可愛いお店を見つけてはここに行ってみたいあそこへ行ってみたいなど話し、豪華なお屋敷を見つけてはダンテ師匠はここに居るのかな?それともあそこかな?と二人で笑い合う。
しばらく大通りを抜けていくと王立学院の正門が見えてきて門の前に降ろされる。
正門の前に立ち、真っ直ぐ伸びた道の先には白亜の宮殿がそびえ立つ。
ラブ☆メモリーのオープニングと全く同じ眺めに胸の辺りがドクドクと脈打ち頬が熱くなるのを感じる。
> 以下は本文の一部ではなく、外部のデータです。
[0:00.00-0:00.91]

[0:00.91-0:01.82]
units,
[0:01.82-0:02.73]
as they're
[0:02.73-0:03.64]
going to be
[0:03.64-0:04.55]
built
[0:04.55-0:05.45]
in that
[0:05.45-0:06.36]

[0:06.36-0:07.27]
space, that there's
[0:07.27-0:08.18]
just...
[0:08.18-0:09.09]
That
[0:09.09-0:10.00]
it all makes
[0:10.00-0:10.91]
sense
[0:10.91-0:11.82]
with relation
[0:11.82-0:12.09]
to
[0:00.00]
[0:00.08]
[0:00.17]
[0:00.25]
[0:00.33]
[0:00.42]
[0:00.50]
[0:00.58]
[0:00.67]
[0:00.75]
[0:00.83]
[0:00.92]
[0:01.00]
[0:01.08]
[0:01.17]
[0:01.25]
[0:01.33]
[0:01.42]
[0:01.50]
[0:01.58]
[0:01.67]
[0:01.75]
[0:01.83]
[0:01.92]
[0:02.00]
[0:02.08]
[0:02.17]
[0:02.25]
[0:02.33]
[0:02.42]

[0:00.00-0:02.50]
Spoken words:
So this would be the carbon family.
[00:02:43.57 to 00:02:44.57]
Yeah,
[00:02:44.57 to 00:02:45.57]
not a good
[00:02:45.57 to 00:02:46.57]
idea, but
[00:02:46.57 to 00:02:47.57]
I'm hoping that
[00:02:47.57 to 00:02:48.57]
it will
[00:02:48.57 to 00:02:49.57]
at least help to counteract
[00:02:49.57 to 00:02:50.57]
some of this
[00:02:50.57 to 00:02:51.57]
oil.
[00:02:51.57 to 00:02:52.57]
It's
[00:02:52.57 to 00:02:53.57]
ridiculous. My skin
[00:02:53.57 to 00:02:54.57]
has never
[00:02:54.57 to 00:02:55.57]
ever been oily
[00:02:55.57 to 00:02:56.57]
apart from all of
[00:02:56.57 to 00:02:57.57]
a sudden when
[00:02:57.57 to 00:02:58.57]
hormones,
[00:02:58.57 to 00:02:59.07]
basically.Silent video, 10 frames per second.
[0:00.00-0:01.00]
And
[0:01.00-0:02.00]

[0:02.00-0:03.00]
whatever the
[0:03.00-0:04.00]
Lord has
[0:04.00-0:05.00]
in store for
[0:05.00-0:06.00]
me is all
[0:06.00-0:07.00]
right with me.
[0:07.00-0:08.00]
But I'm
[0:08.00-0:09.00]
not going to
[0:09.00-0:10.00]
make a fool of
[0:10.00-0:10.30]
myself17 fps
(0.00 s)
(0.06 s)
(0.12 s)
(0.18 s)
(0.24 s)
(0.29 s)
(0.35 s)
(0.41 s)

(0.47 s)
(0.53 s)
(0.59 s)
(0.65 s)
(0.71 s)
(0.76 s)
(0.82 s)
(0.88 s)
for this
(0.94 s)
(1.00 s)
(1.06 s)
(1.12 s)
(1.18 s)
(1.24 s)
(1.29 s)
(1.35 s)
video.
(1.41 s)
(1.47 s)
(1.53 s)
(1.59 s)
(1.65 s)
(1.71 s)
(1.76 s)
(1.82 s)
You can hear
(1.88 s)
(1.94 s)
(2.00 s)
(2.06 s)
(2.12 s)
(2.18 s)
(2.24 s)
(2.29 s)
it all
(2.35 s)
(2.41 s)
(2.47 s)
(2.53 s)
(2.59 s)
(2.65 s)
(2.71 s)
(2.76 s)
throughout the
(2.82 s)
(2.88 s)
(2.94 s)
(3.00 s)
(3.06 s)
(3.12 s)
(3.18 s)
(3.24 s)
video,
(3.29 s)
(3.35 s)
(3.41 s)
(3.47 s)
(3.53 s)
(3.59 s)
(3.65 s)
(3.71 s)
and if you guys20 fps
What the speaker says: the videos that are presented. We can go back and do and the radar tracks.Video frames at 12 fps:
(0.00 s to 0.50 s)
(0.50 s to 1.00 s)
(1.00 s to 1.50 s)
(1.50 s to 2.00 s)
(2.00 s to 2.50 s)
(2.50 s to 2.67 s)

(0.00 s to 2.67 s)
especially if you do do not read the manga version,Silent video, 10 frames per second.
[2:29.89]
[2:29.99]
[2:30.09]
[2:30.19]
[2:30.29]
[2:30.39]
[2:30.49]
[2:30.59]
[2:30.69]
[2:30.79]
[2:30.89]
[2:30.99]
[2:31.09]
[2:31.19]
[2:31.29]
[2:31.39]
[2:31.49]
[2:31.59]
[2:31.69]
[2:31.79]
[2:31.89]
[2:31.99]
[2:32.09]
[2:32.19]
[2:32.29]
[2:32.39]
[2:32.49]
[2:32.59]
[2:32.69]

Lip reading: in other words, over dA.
ずっと待ち望んでいたストーリーがとうとう明日から始まるんだ……
感動でギュッと胸の前で手を握りしめる。
「……もしエマに好きな人が出来たらさ、オレが力になるから相談してよ」
「ありがとうドニ。きっと相談するね。」
短く言葉を交わし手を振りながら、お互いに別々の宿舎の方角へ向かう。
軽い足取りで女子寮に着くと自分の部屋まで向かい扉に手をかけ、ゆっくりと開ける。
するとゲームで何度も見た主人公の部屋の風景が広がる。
荷物を床に置き窓際に置いてある勉強机にそっと触れる。
机の上には備え付けの王立学院の紋章が刻まれているノートが置いてある。
「わぁ!これってセーブファイルだよね!?主人公がセーブする時に画面の右端に書いてあったノート!」
わたしは感動してノートを高く掲げて、今日から必ず日記を書くことを決める。
そのまま胸にノートを抱え背中からベッドに倒れ込む。
本当にこれからわたしがラブメモをはじめるのかと思うと胸が苦しくなるほどの期待感が溢れてくる。